For Nicholas, it meant that the belongings she put in storage in the New York area would be left behind for 11 years instead of the six months initially planned.
“We intended to go back to New York, but my mother got sick,” Nicholas told The Dispatch in an interview. “I probably wouldn’t have come home then if she hadn’t. Maybe later in life? I don’t know.”
Nicholas eventually bought a house in Jackson and lives part-time in Mississippi and Mexico. She plans to complete her MFA at MUW in the coming years.
This interview has been lightly edited for length and clarity.
Of your three books, two deal intimately with your parents. What led you to focus on those two relationships in your life?
Well, our relationships with our parents are two of the most important in our lives. In my father’s case, I had unresolved personal issues, hence the title “Buryin’ Daddy.” But it’s not a memoir of retribution, rather of forgiveness.
My mother is a different story. In “The Mama Chronicles,” I wanted to introduce her to the world, so that others could see her bravery and sense of humor and her other outstanding qualities, such as resilience.
Willie Morris famously grew up in your hometown of Yazoo City. How did that proximity to his world inform your research for your biography about him?
I was born 20 years after Willie. His basketball coach Harold Kelly was superintendent of schools when I was at Yazoo High. His algebra teacher Harriet DeCell was my humanities teacher.
In many ways, the world of Yazoo City hadn’t changed much by the time I started high school. This contributed to my understanding of who Willie was, and I think it opened doors. I got the chance to interview his coaches and teachers and also his grade school and high school friends. I think this enriched the biography.

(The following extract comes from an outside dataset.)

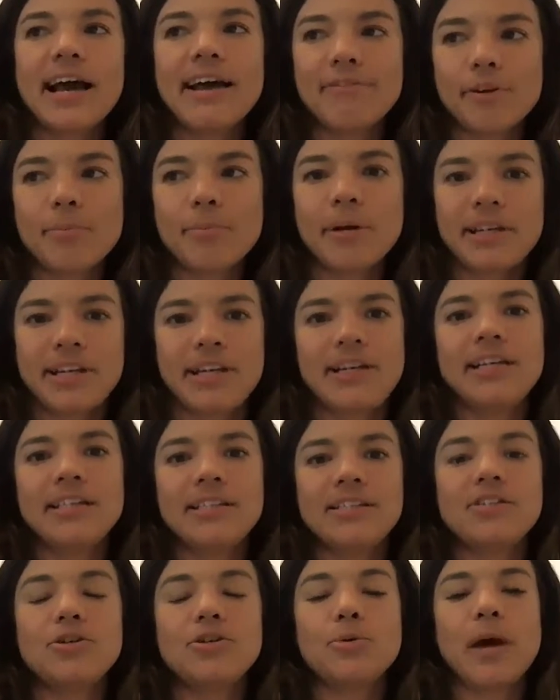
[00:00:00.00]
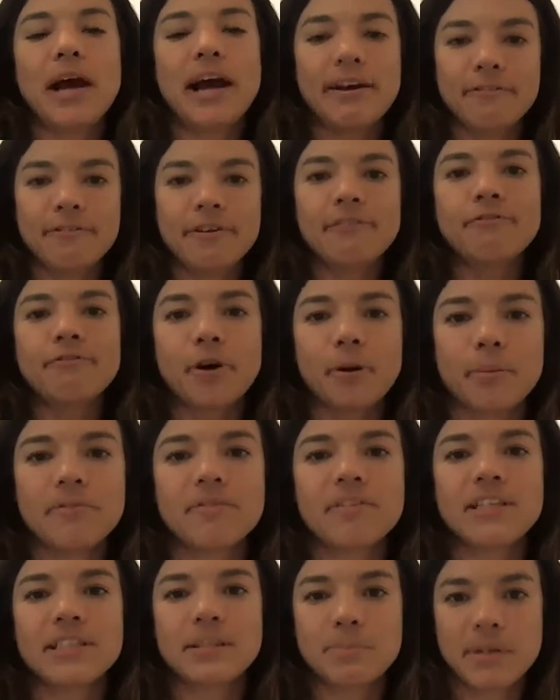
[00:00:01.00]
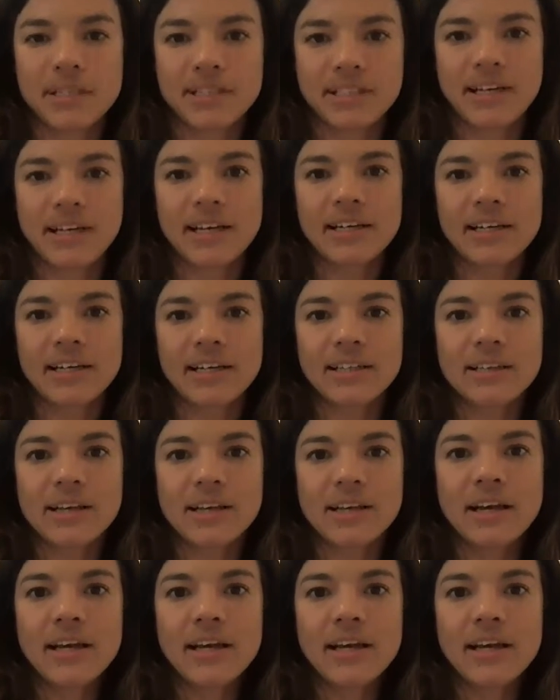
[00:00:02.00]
everybody needs to do every form of this business.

Can you share some highlights from the books you worked on in your publishing career?
My career in publishing had to do with the graphic arts more than with editorial acquisitions. I worked on four-color lifestyle and cookbooks.
One of the first books I did was Martha Stewart’s “Entertaining.” I’d arrived in New York at a critical moment, when publishers were making the transition to desktop publishing. Martha Stewart’s “Weddings” was the first book we produced that way, and it gave us tremendously more flexibility.
On the editorial side, I was instrumental in publishing Jill Conner Browne’s “The Sweet Potato Queens’ Book of Love.” JoAnne Morris edited the book for us. It became our best-selling paperback.
During your years in New York, did you usually share or withhold your Mississippi roots?
I was never ashamed of being from Mississippi. Just the opposite. I’ve always been proud of the state’s literary history. I even think being from Mississippi may have provided a certain cachet. And people don’t forget the name Yazoo. Many of the people I worked with already knew of the town, thanks to Willie and his golden years at Harper’s.
What advice would you give someone who is caregiving for a family member and might be facing the decision to put a loved one in assisted living?
It’s a hard decision, a balancing act between the caregiver’s and the family member’s needs. When my mother got sick with repeat pneumonias, we brought up nursing home care. Talking about it with her was important. We also spoke with my mother’s doctor. Ultimately, we didn’t have to make the choice for her because she decided.
When the day for her admittance came, though, she didn’t want to go. At first, we couldn’t understand her refusal. Then we realized: My sister was visiting, and my mother wanted to stay home with her for a few days. It’s important to listen.
Emily Liner is the owner and founder of Friendly City Books, an independent bookstore and press in Columbus.